### Aim of the exercise
Retype every entry below without pictures.

Dataset entries

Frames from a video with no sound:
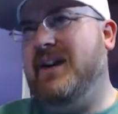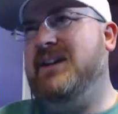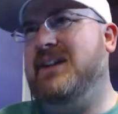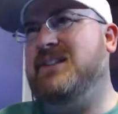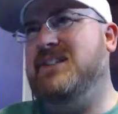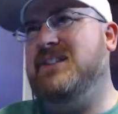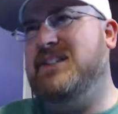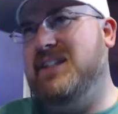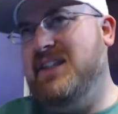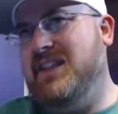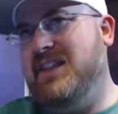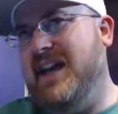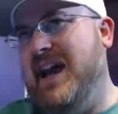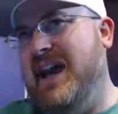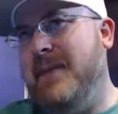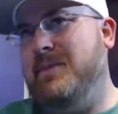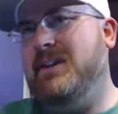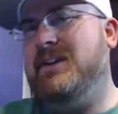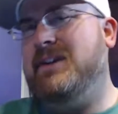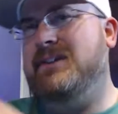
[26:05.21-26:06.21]
I can see
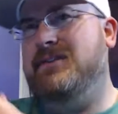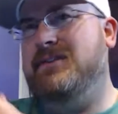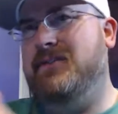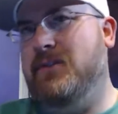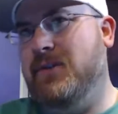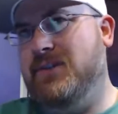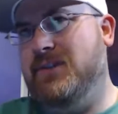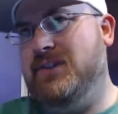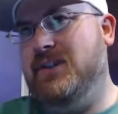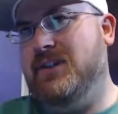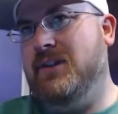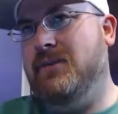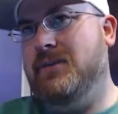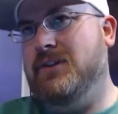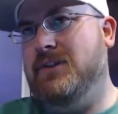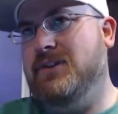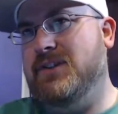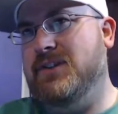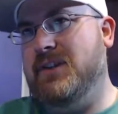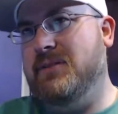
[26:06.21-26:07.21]
that because, of course, we're
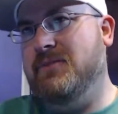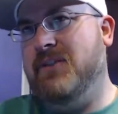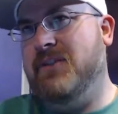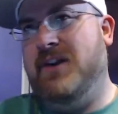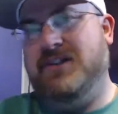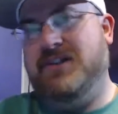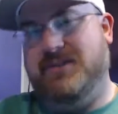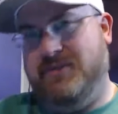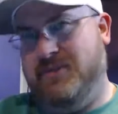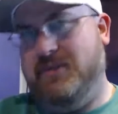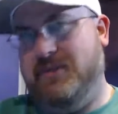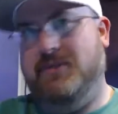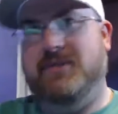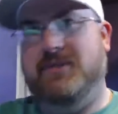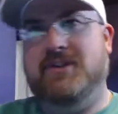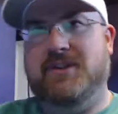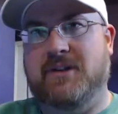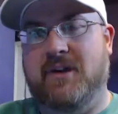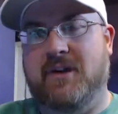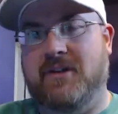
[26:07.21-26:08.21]
using fossil
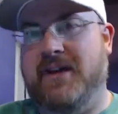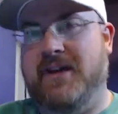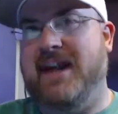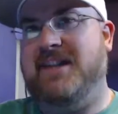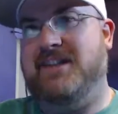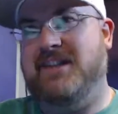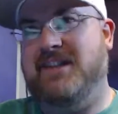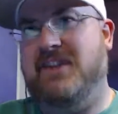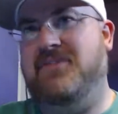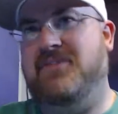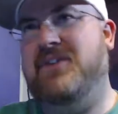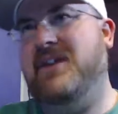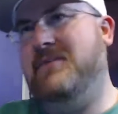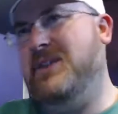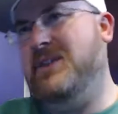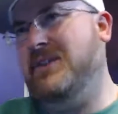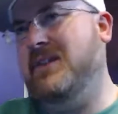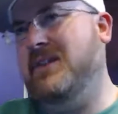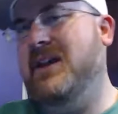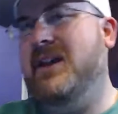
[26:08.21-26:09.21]
fuels and all that stuff. I
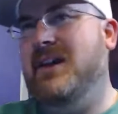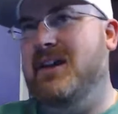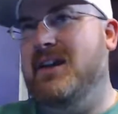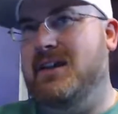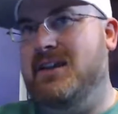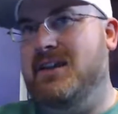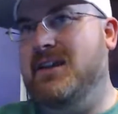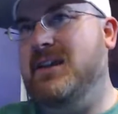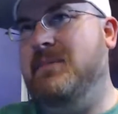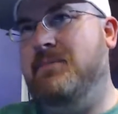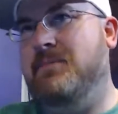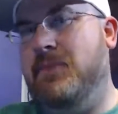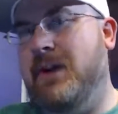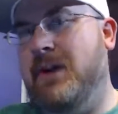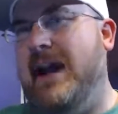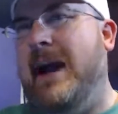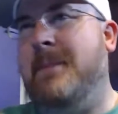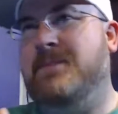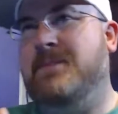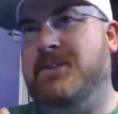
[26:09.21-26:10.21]
mean,
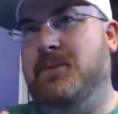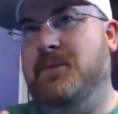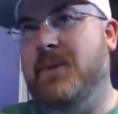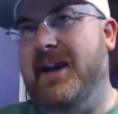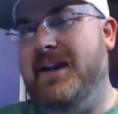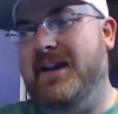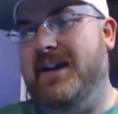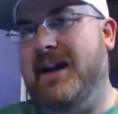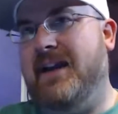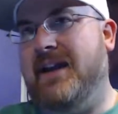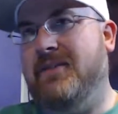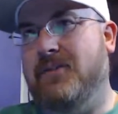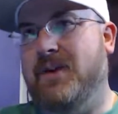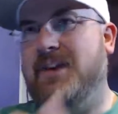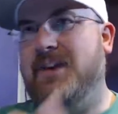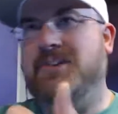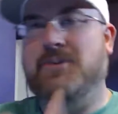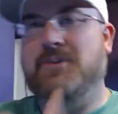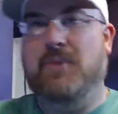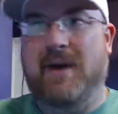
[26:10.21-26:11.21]
perhaps a way to kind of
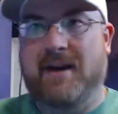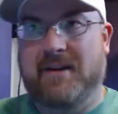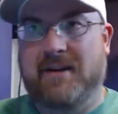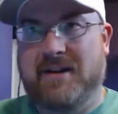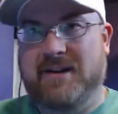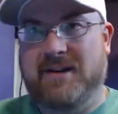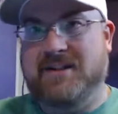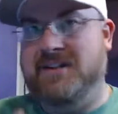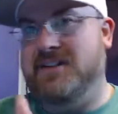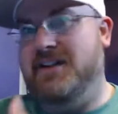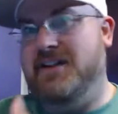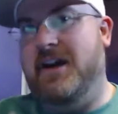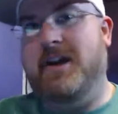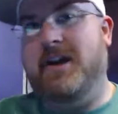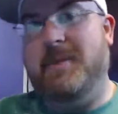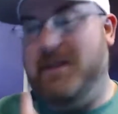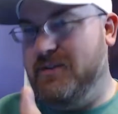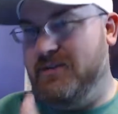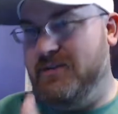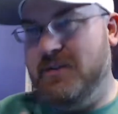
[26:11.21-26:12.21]
raise awareness and talk
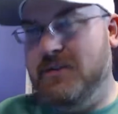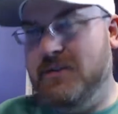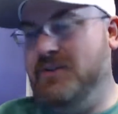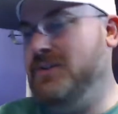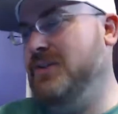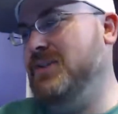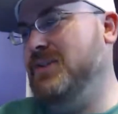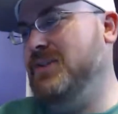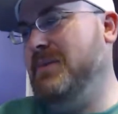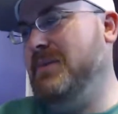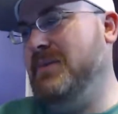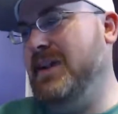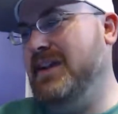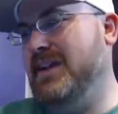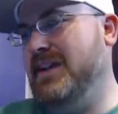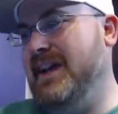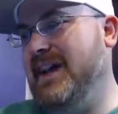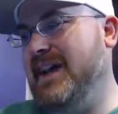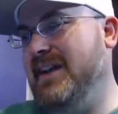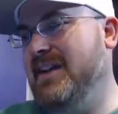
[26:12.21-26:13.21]
about the future or something
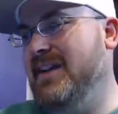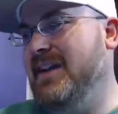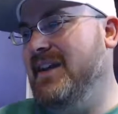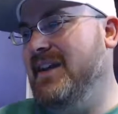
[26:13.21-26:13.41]
like that.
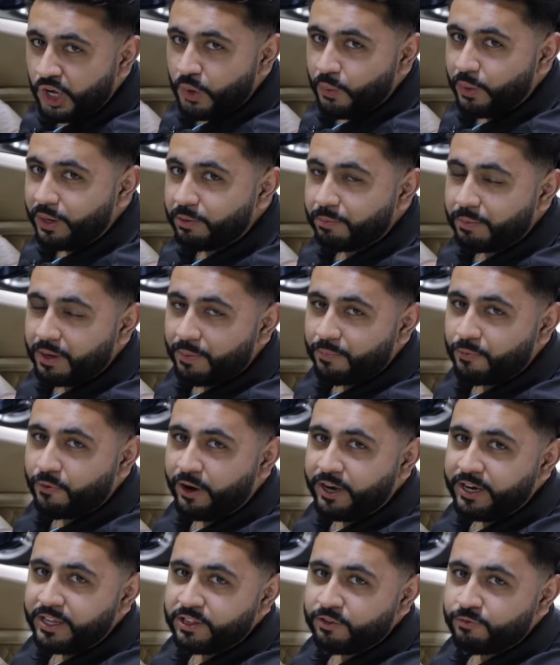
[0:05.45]
We're going to be
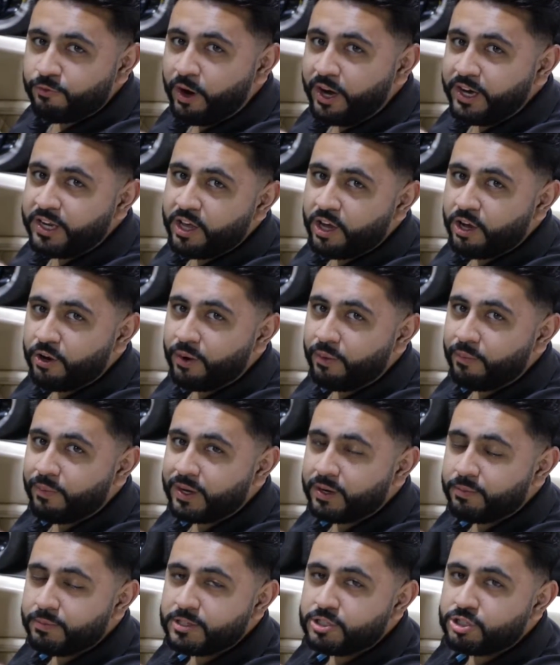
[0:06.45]
upgrading the radio and we're
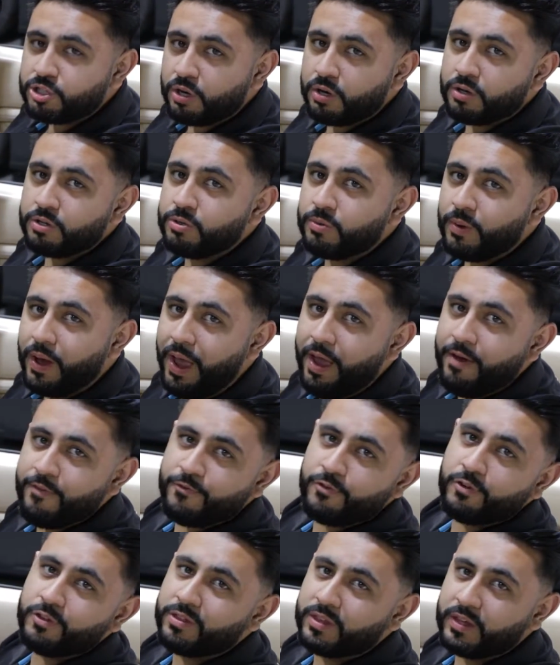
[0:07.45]
going to be showing you
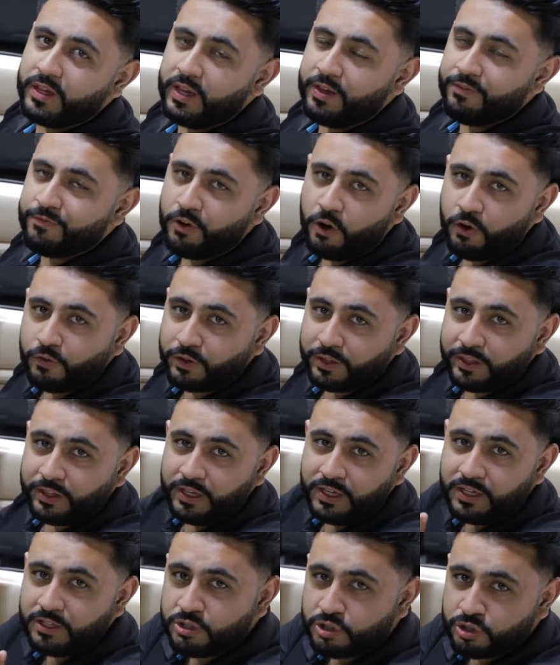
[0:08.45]
everything involved in
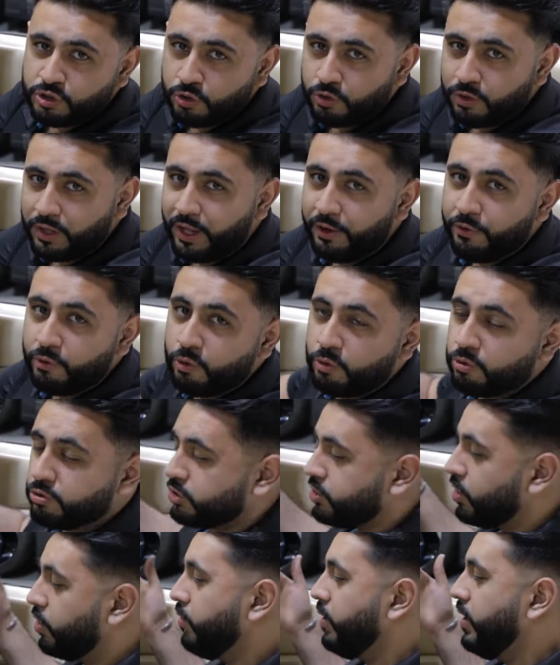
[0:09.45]
the install and
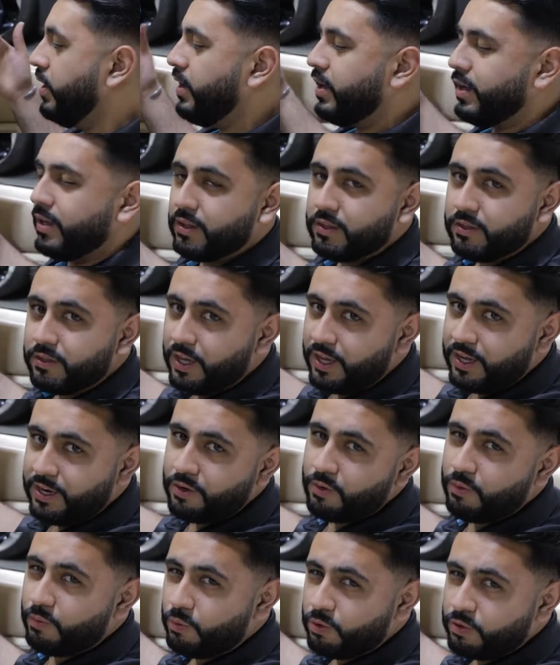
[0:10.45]
also then
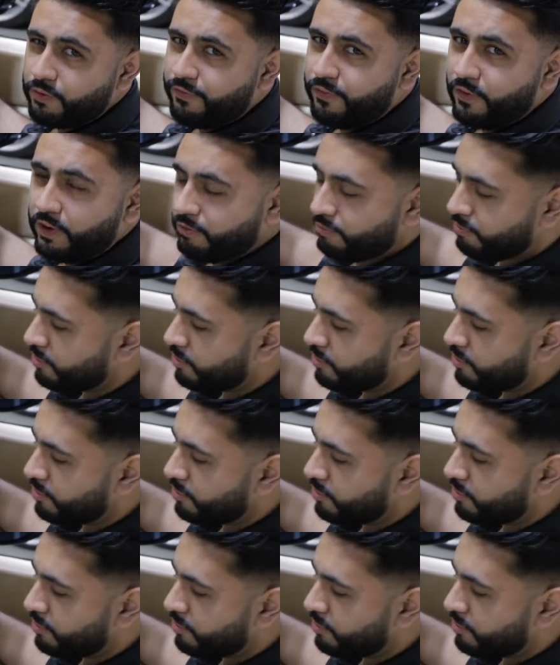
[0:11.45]
what the final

### Exercise result
Frames from a video with no sound:
[26:05.21-26:06.21]
I can see
[26:06.21-26:07.21]
that because, of course, we're
[26:07.21-26:08.21]
using fossil
[26:08.21-26:09.21]
fuels and all that stuff. I
[26:09.21-26:10.21]
mean,
[26:10.21-26:11.21]
perhaps a way to kind of
[26:11.21-26:12.21]
raise awareness and talk
[26:12.21-26:13.21]
about the future or something
[26:13.21-26:13.41]
like that.
[0:05.45]
We're going to be
[0:06.45]
upgrading the radio and we're
[0:07.45]
going to be showing you
[0:08.45]
everything involved in
[0:09.45]
the install and
[0:10.45]
also then
[0:11.45]
what the final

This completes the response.